[What the task asks]
Make an exact copy of the records, and keep the pictures out of it.

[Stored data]
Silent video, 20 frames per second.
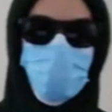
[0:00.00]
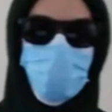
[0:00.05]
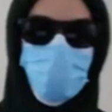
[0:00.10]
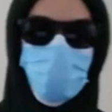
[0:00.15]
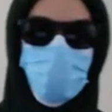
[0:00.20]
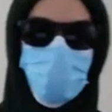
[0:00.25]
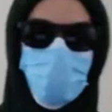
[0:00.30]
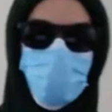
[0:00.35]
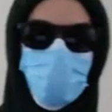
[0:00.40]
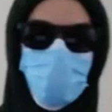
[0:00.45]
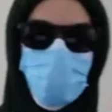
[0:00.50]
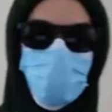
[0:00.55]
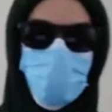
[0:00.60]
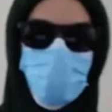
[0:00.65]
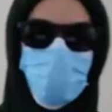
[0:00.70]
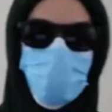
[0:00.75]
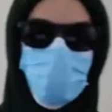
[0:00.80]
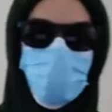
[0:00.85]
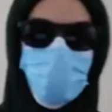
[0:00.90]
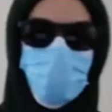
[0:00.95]

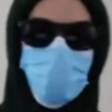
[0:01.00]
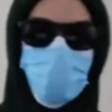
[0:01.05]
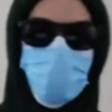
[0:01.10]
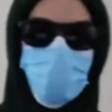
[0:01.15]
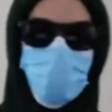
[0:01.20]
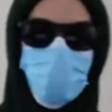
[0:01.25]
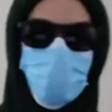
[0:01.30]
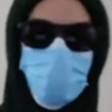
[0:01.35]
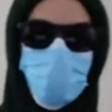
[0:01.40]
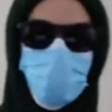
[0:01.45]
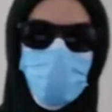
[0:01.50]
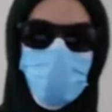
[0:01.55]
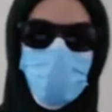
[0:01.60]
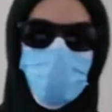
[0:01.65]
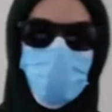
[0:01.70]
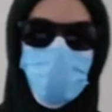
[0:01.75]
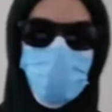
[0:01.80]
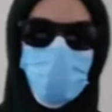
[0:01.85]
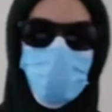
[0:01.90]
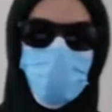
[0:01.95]

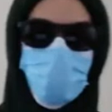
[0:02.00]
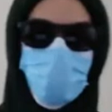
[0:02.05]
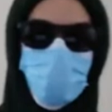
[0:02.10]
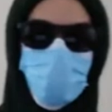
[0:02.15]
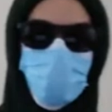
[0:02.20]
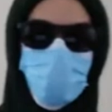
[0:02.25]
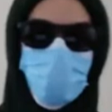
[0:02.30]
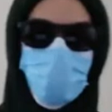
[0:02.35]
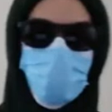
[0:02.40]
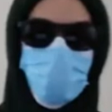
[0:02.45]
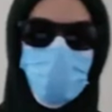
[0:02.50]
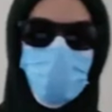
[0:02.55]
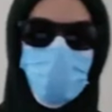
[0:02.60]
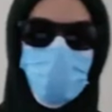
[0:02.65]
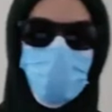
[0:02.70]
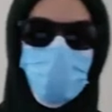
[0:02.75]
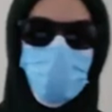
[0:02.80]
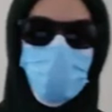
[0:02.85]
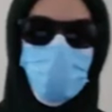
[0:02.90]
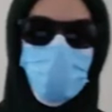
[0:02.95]

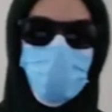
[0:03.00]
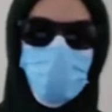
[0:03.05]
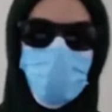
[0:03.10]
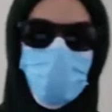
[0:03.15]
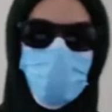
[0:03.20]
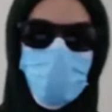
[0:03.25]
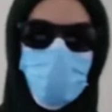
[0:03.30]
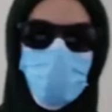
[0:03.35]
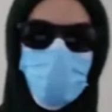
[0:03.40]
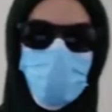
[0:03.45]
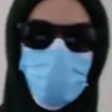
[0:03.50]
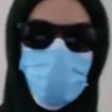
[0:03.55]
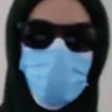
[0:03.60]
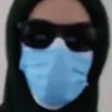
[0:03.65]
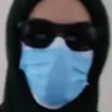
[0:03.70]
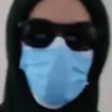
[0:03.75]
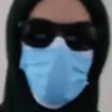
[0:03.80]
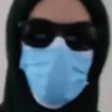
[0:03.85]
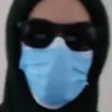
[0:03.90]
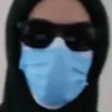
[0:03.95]

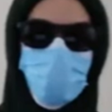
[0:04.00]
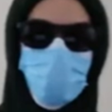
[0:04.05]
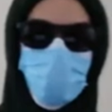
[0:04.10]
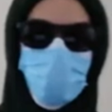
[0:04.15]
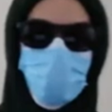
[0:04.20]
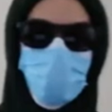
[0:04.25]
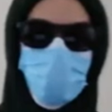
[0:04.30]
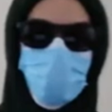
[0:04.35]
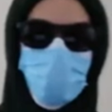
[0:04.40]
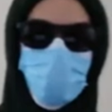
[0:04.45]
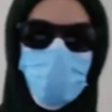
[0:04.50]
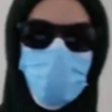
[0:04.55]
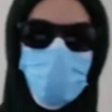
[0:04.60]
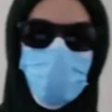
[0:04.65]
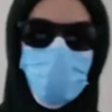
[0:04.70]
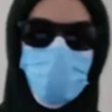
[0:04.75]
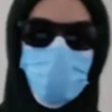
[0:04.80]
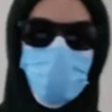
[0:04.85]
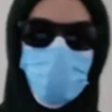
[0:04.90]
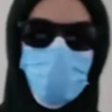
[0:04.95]

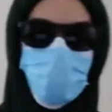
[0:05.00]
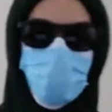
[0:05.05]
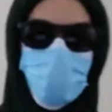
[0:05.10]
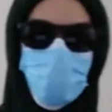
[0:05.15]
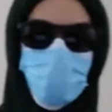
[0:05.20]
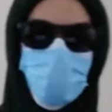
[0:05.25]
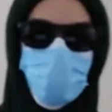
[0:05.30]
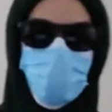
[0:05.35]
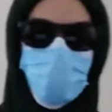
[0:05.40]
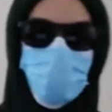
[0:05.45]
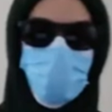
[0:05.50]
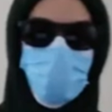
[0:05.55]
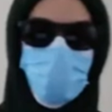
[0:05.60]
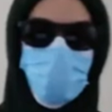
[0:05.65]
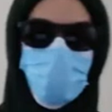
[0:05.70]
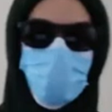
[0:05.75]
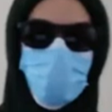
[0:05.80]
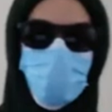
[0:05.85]
(not speaking)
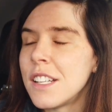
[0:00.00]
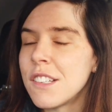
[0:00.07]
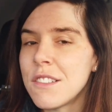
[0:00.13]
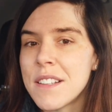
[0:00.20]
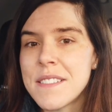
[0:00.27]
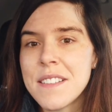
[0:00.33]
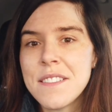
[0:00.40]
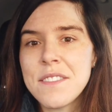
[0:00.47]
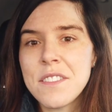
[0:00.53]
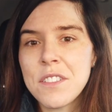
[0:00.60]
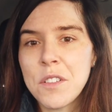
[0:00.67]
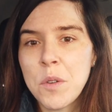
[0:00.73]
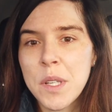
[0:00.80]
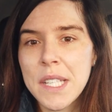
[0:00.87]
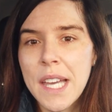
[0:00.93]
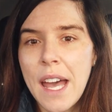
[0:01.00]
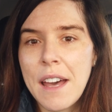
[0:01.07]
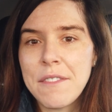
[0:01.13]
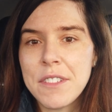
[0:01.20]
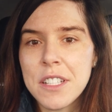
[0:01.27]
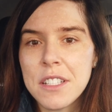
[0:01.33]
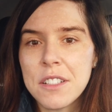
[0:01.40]
Here, let's insert a quick
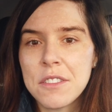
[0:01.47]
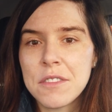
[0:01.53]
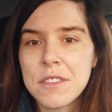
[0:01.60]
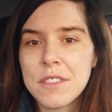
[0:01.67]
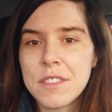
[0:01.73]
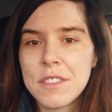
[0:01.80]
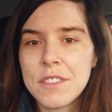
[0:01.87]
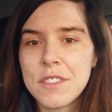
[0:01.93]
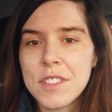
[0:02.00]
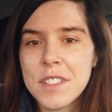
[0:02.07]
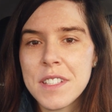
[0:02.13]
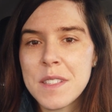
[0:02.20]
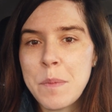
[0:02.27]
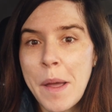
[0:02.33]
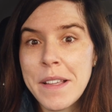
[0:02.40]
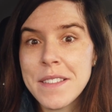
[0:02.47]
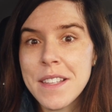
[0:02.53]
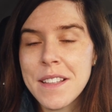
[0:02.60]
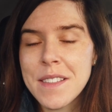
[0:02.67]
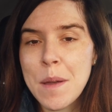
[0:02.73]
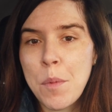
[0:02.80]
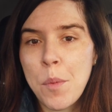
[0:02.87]
cat video just to spice
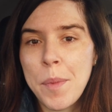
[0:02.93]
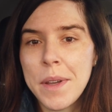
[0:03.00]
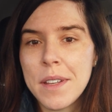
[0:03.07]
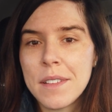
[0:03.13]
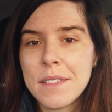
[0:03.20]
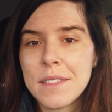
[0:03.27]
things up a bit.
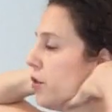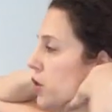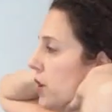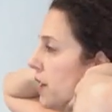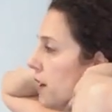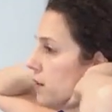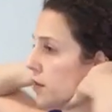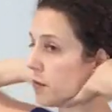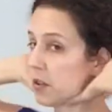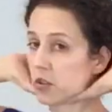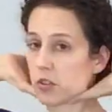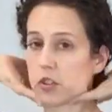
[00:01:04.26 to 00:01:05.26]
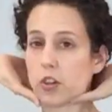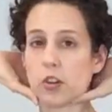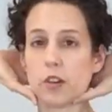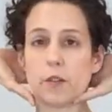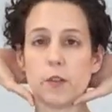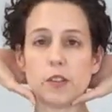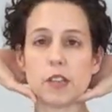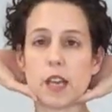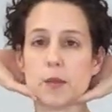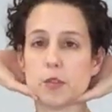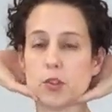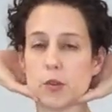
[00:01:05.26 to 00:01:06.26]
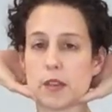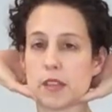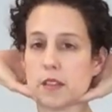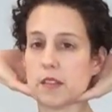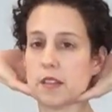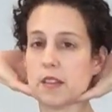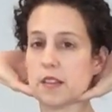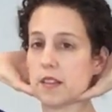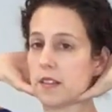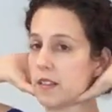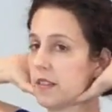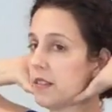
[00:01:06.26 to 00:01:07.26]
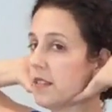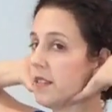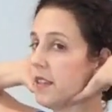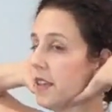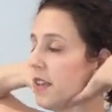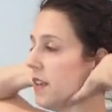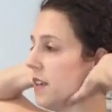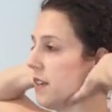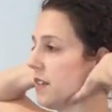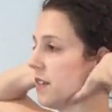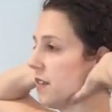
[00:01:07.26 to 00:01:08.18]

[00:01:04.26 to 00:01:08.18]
your chin here. So I'm going to just turn a few times so you can see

[Output of the task]
Silent video, 20 frames per second.
[0:00.00]
[0:00.05]
[0:00.10]
[0:00.15]
[0:00.20]
[0:00.25]
[0:00.30]
[0:00.35]
[0:00.40]
[0:00.45]
[0:00.50]
[0:00.55]
[0:00.60]
[0:00.65]
[0:00.70]
[0:00.75]
[0:00.80]
[0:00.85]
[0:00.90]
[0:00.95]

[0:01.00]
[0:01.05]
[0:01.10]
[0:01.15]
[0:01.20]
[0:01.25]
[0:01.30]
[0:01.35]
[0:01.40]
[0:01.45]
[0:01.50]
[0:01.55]
[0:01.60]
[0:01.65]
[0:01.70]
[0:01.75]
[0:01.80]
[0:01.85]
[0:01.90]
[0:01.95]

[0:02.00]
[0:02.05]
[0:02.10]
[0:02.15]
[0:02.20]
[0:02.25]
[0:02.30]
[0:02.35]
[0:02.40]
[0:02.45]
[0:02.50]
[0:02.55]
[0:02.60]
[0:02.65]
[0:02.70]
[0:02.75]
[0:02.80]
[0:02.85]
[0:02.90]
[0:02.95]

[0:03.00]
[0:03.05]
[0:03.10]
[0:03.15]
[0:03.20]
[0:03.25]
[0:03.30]
[0:03.35]
[0:03.40]
[0:03.45]
[0:03.50]
[0:03.55]
[0:03.60]
[0:03.65]
[0:03.70]
[0:03.75]
[0:03.80]
[0:03.85]
[0:03.90]
[0:03.95]

[0:04.00]
[0:04.05]
[0:04.10]
[0:04.15]
[0:04.20]
[0:04.25]
[0:04.30]
[0:04.35]
[0:04.40]
[0:04.45]
[0:04.50]
[0:04.55]
[0:04.60]
[0:04.65]
[0:04.70]
[0:04.75]
[0:04.80]
[0:04.85]
[0:04.90]
[0:04.95]

[0:05.00]
[0:05.05]
[0:05.10]
[0:05.15]
[0:05.20]
[0:05.25]
[0:05.30]
[0:05.35]
[0:05.40]
[0:05.45]
[0:05.50]
[0:05.55]
[0:05.60]
[0:05.65]
[0:05.70]
[0:05.75]
[0:05.80]
[0:05.85]
(not speaking)
[0:00.00]
[0:00.07]
[0:00.13]
[0:00.20]
[0:00.27]
[0:00.33]
[0:00.40]
[0:00.47]
[0:00.53]
[0:00.60]
[0:00.67]
[0:00.73]
[0:00.80]
[0:00.87]
[0:00.93]
[0:01.00]
[0:01.07]
[0:01.13]
[0:01.20]
[0:01.27]
[0:01.33]
[0:01.40]
Here, let's insert a quick
[0:01.47]
[0:01.53]
[0:01.60]
[0:01.67]
[0:01.73]
[0:01.80]
[0:01.87]
[0:01.93]
[0:02.00]
[0:02.07]
[0:02.13]
[0:02.20]
[0:02.27]
[0:02.33]
[0:02.40]
[0:02.47]
[0:02.53]
[0:02.60]
[0:02.67]
[0:02.73]
[0:02.80]
[0:02.87]
cat video just to spice
[0:02.93]
[0:03.00]
[0:03.07]
[0:03.13]
[0:03.20]
[0:03.27]
things up a bit.
[00:01:04.26 to 00:01:05.26]
[00:01:05.26 to 00:01:06.26]
[00:01:06.26 to 00:01:07.26]
[00:01:07.26 to 00:01:08.18]

[00:01:04.26 to 00:01:08.18]
your chin here. So I'm going to just turn a few times so you can see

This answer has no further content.